Pagi sekali, ponsel Isyana terus menari di atas nakas. Hal itu cukup mengganggu permulaan harinya. Isyana mengabaikan sampai ia selesai mandi dan merias diri. Baru setelah ia duduk manis di meja makan, ia mengangkat telepon dari Om Willy sembari menikmati sarapannya.

"Aku tidak apa-apa, Om Willy. Aku anggap sebagai pengalaman baru. Yang penting sekarang, Om Willy sudah lebih tenang dan bisa fokus selesaikan masalah yang Om punya." Isyana menyelendangkan tasnya di pundak kiri lalu berjalan menuju carport. Setelah tersenyum dan mengangguk kepada Pak Sunip, ia pun masuk ke dalam mobil.

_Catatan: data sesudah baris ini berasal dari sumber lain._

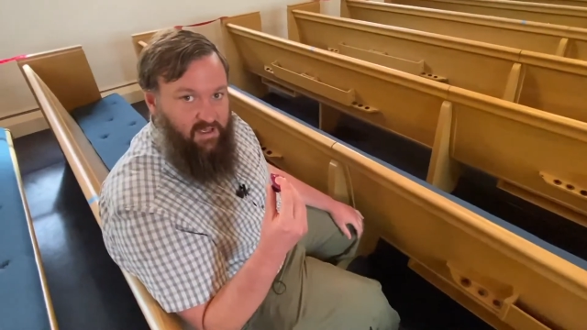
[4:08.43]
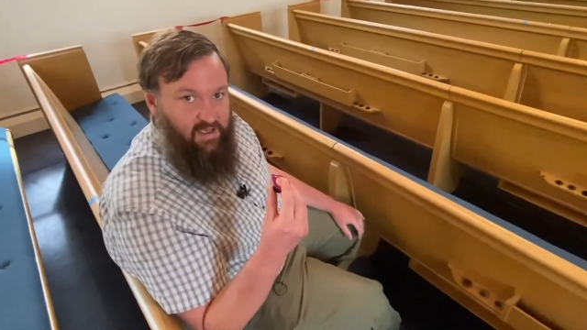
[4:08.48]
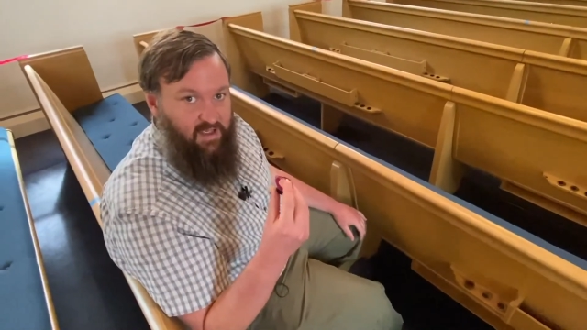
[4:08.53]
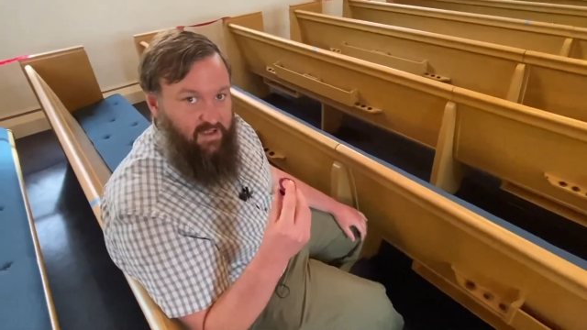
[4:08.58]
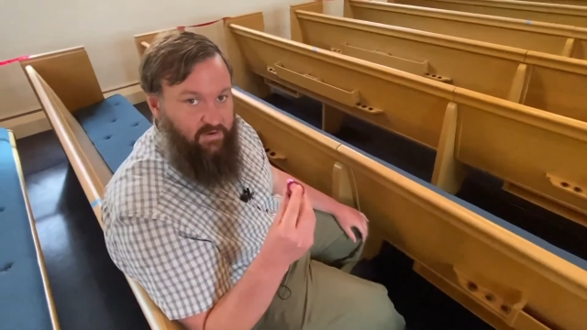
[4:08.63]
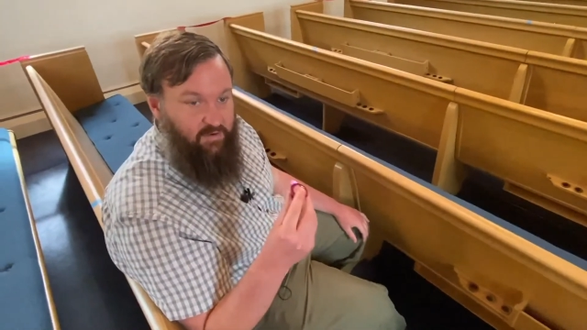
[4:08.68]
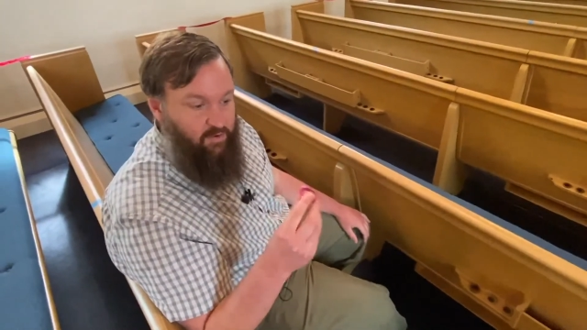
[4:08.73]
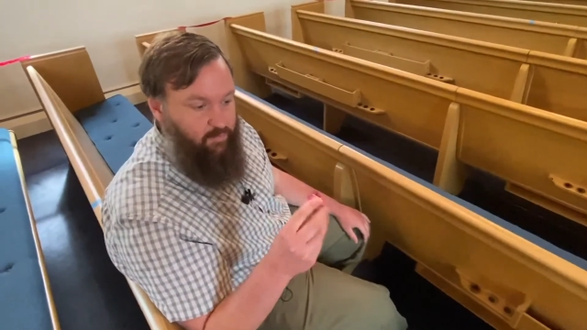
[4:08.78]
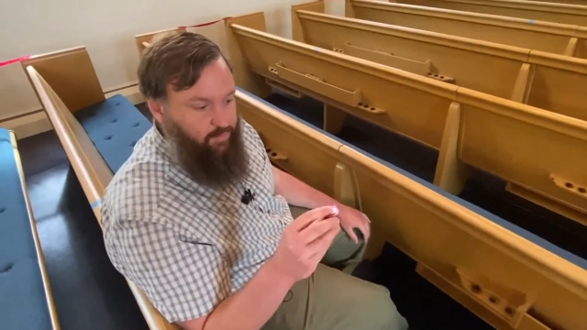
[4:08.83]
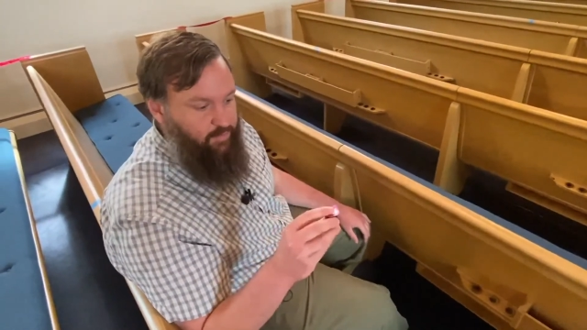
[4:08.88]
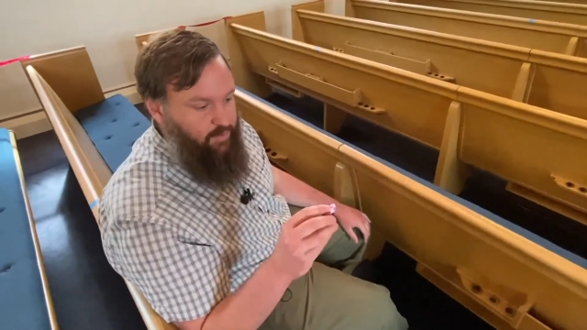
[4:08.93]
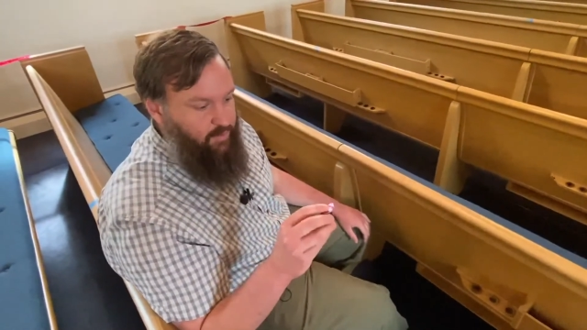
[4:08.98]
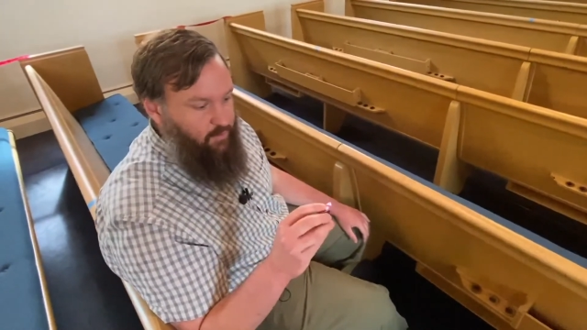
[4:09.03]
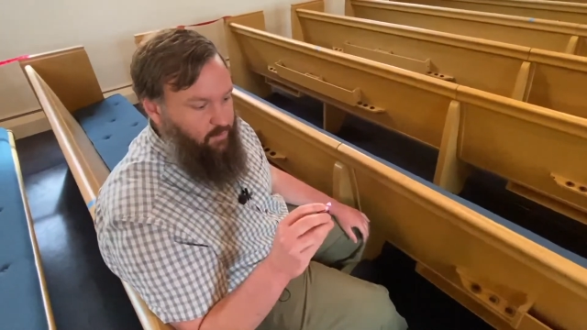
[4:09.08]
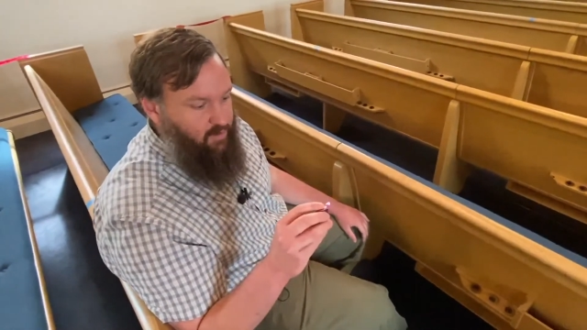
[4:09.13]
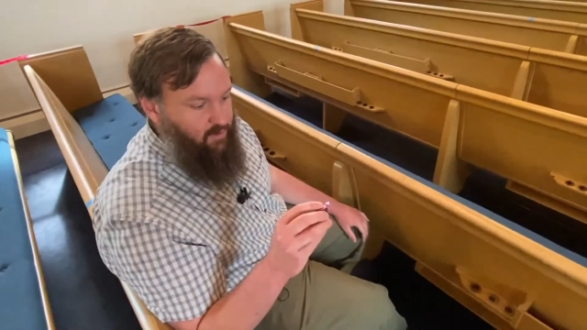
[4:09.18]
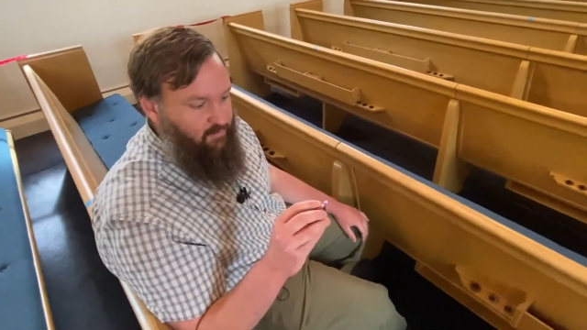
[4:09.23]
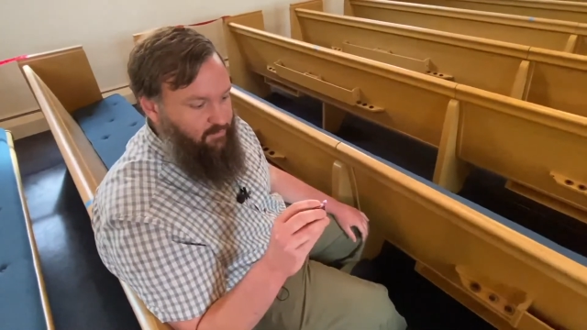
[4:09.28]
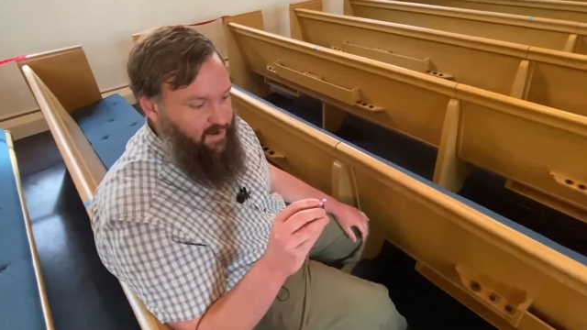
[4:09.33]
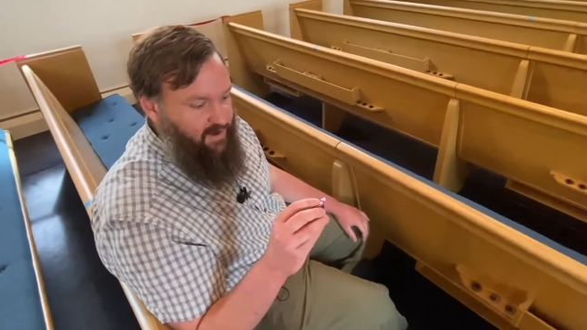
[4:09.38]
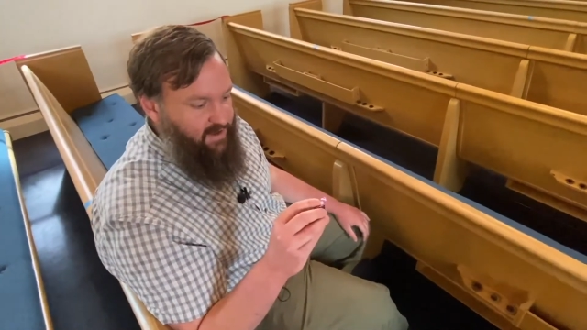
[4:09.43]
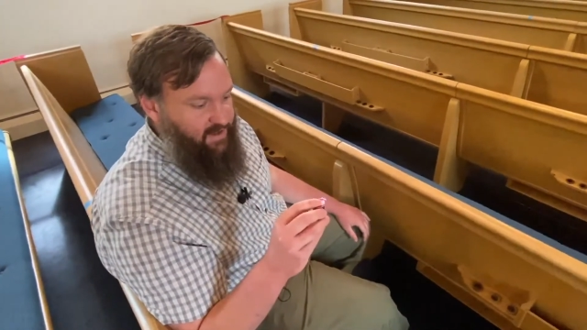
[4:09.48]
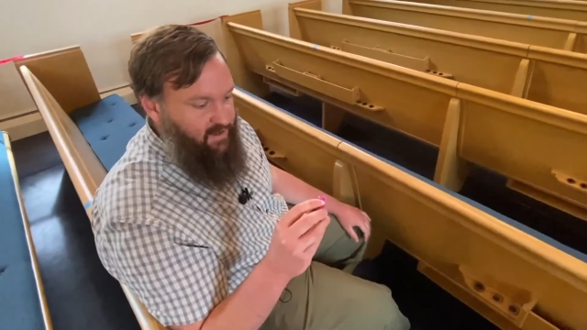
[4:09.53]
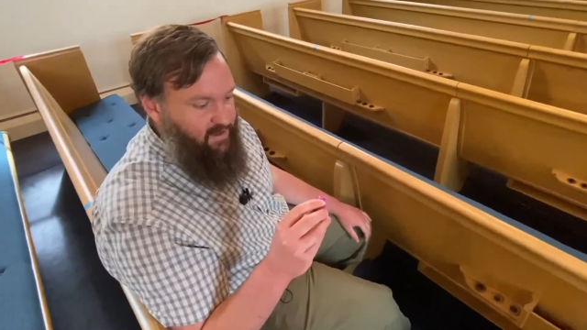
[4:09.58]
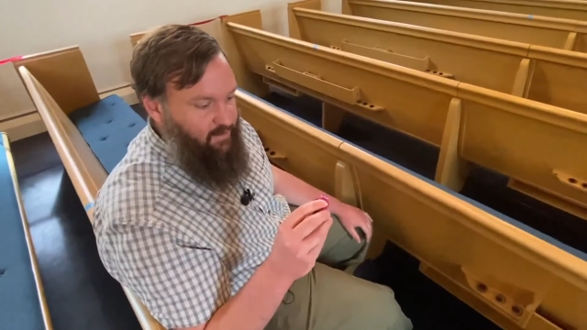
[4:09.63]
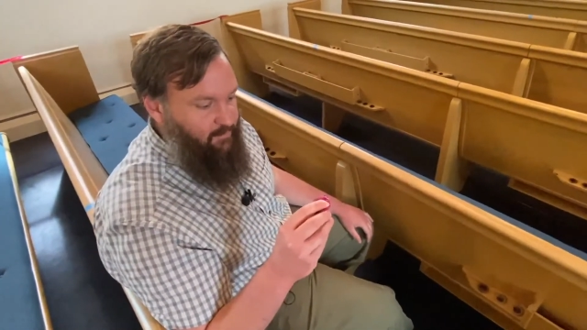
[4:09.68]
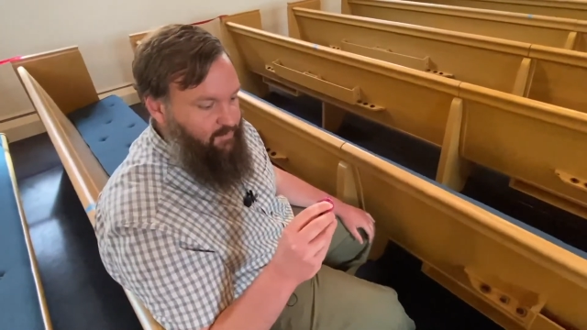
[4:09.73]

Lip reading: in your pew already.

"Karena posisi GM tidak mungkin terus kosong, Om sudah menunjuk seseorang yang kompeten untuk bertanggung jawab di jabatan tersebut."

"Oh ya? Siapa?" Isyana merapikan poninya yang baru dipotong.

"Bukan anggota keluarga kita. Jadi, biar nanti kamu berkenalan saja. Hari ini, ia sudah mulai bekerja."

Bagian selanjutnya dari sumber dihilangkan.